Referring to Figures 1, 2, 3, and 4 each case shows a general downward trend of a VR maxima from higher to lower levels. In each of the four cases, the time of lowest descent of the VR maximum occurred prior to tornado touchdown. A small inverted triangle can be seen over the volume scan time closest to the tornado touchdown time. Considering the downward trend of VR maximum, a Tornado Warning issued for a VR value equal to or greater than 40 knots at the lowest elevation slice in each figure would produce lead times ranging from four minutes for Figure 4 to over 20 minutes for Figure 2. Although three of the four cases occurred within the 55nm threshold of the WSR-88D Tornado Vortex Signature (TVS) Algorithm range envelope, only the Dawson county tornado (Fig. 1) produced a TVS alarm.
It is crucial for NWS and DOD meteorologists to track VR trends of mesocyclones. These four cases clearly demonstrate how spatial and temporal trends in VR maxima could be followed in real time, in an operational setting, to enhance the warning-decision process. The attached VR trends tracking log (Fig. 6) represents a simple tool which could be used by meteorologists when tracking VR trends of mesocyclones.
This log may be especially helpful when simultaneous VR trends of several mesocyclones are tracked, as monitoring VR trends of a single mesocyclone can be an extremely challenging task. When combined with the capability of the PUP to quickly calculate and display VR values, the log could aid meteorologists during the warning-decision process to produce increased lead times during tornado events, especially in classic-supercell storms.
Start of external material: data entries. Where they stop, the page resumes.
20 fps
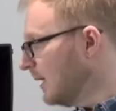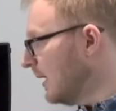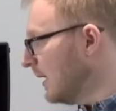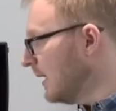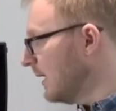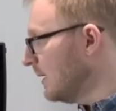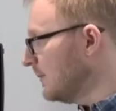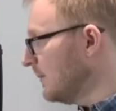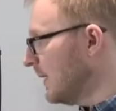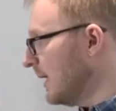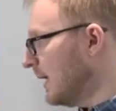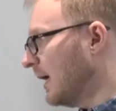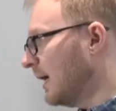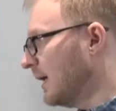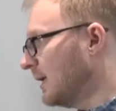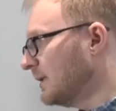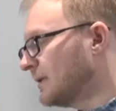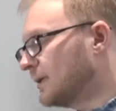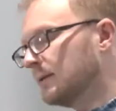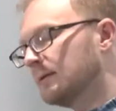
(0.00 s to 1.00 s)

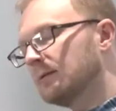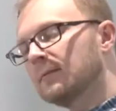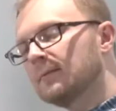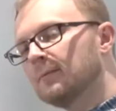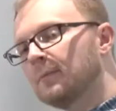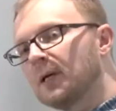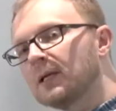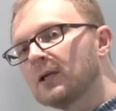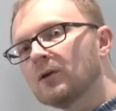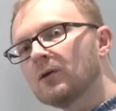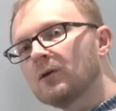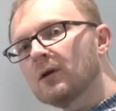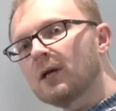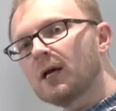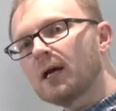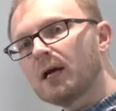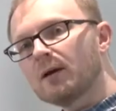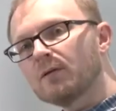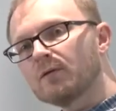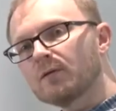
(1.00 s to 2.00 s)
And BenQ
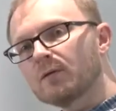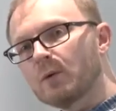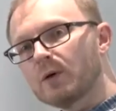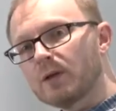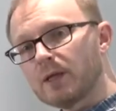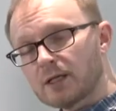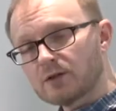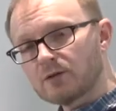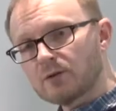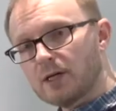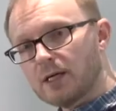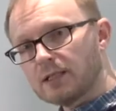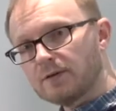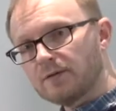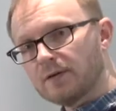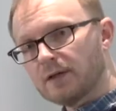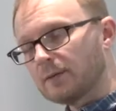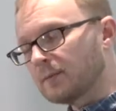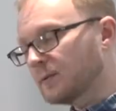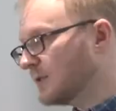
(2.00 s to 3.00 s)
have, with X-Rite,
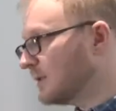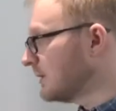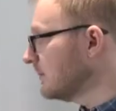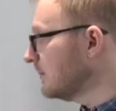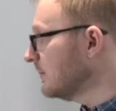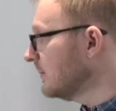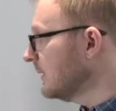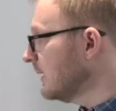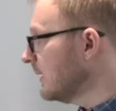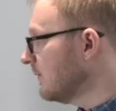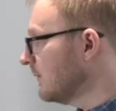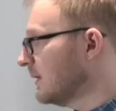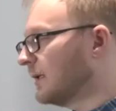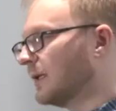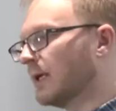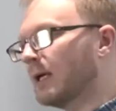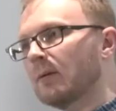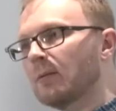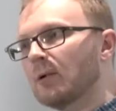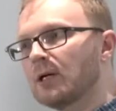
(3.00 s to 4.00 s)
developed some lovely
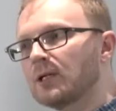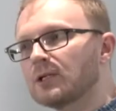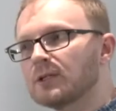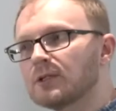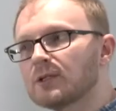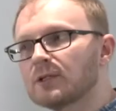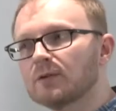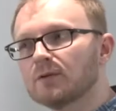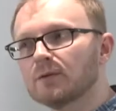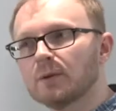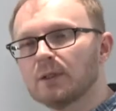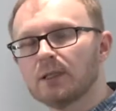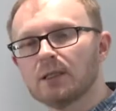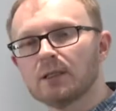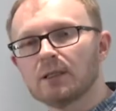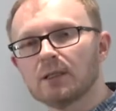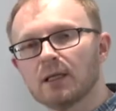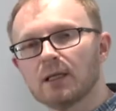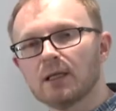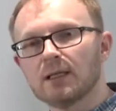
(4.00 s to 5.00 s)
calibration
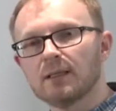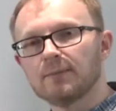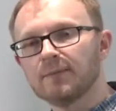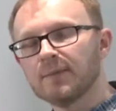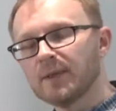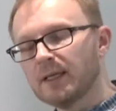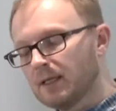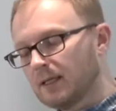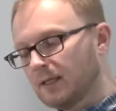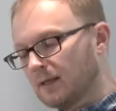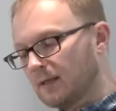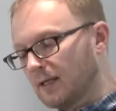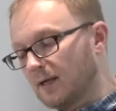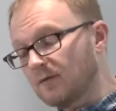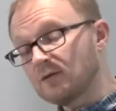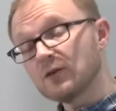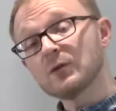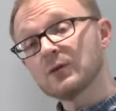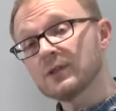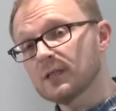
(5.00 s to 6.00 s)
software. They
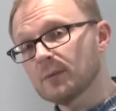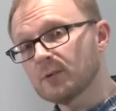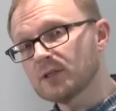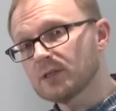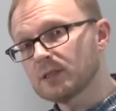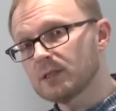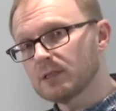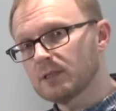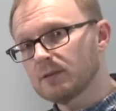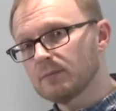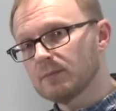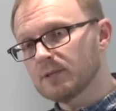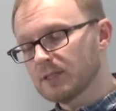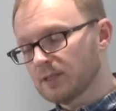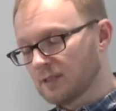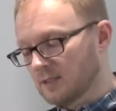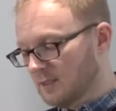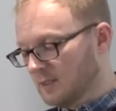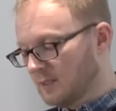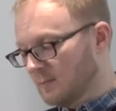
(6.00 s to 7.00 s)
have two separate
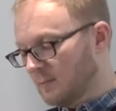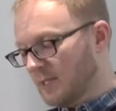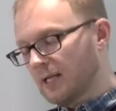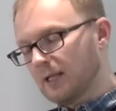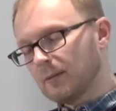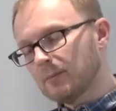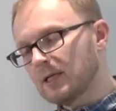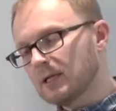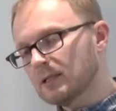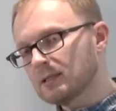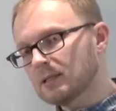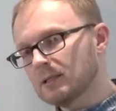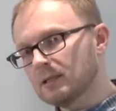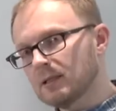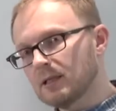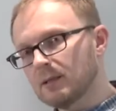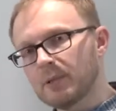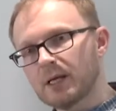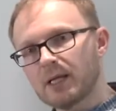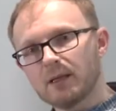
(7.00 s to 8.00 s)
systems, Palette Master
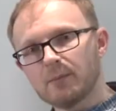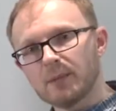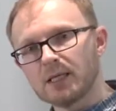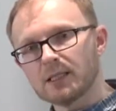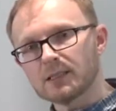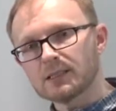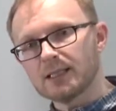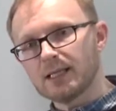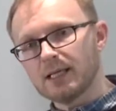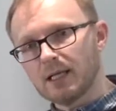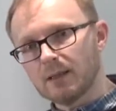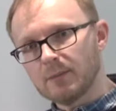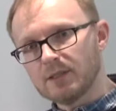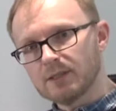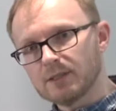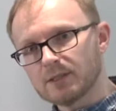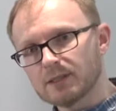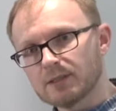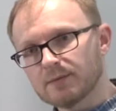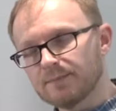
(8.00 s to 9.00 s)
and Palette Master
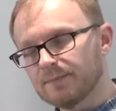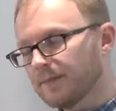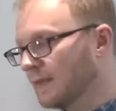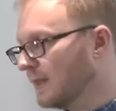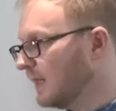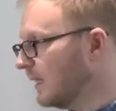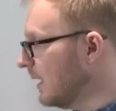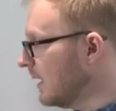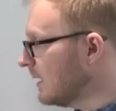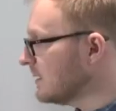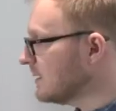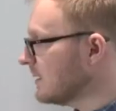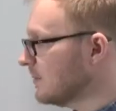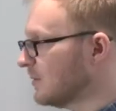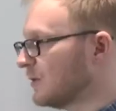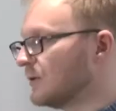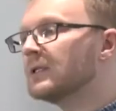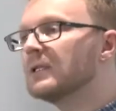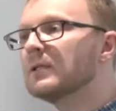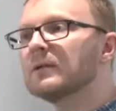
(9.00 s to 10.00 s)
Elements. The
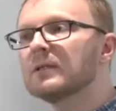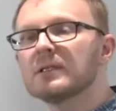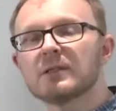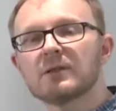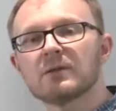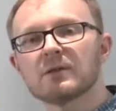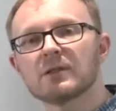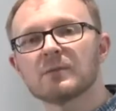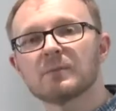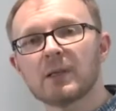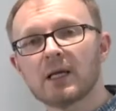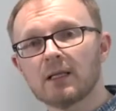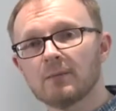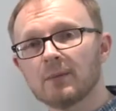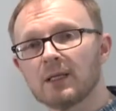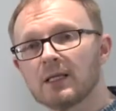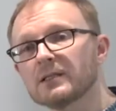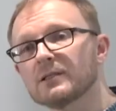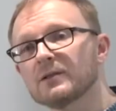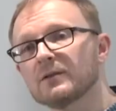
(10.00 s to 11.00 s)
SW series uses Palette
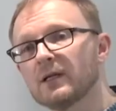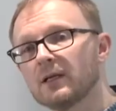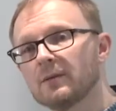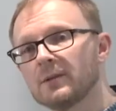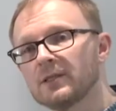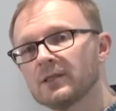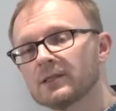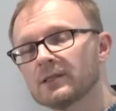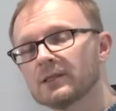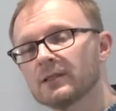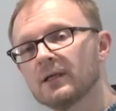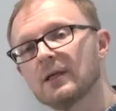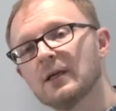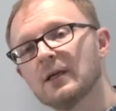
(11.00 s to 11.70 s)
Master Elements.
The Authors would like to thank Brian Francis, SOO, NWSO Midland/Odessa and Loren Phillips, SOO, NWSFO Lubbock for input and review of this paper.
Brandes, Edward A., 1993: Tornadic Thunderstorm Characteristics Determined with Doppler Radar. The Tornado: Its Structure, Dynamics, Prediction and Hazards, Washington, DC, Amer. Geophysical Union, 143-159.
Keighton, Steve and Medlin, Jeff, 1995: The WSR-88D Operators Guide to Mesocyclone Recognition and Diagnosis, Operational Support Facility, Norman, OK, 17-19.
Morgan, Carl R., 1997: Effects of Storm Motion on a high CAPE-Low Shear Environment During the Central Texas Tornado Outbreak of May 27, 1997, Technical Attachment Southern Topics, National Weather Service Southern Region Hqts.
Trapp, Jeffery and Mitchell, E. Dewayne, 1995: Characteristics of Tornado Vortex Signatures Detected by WSR-88-D Radars, NOAA/ERL/National Severe Storms Laboratory.
Wilken, George R., 1997: Using WSR-88D Shear Products During Severe Storm Events, Technical Attachment Southern Topics, National Weather Service Southern Region Hqts.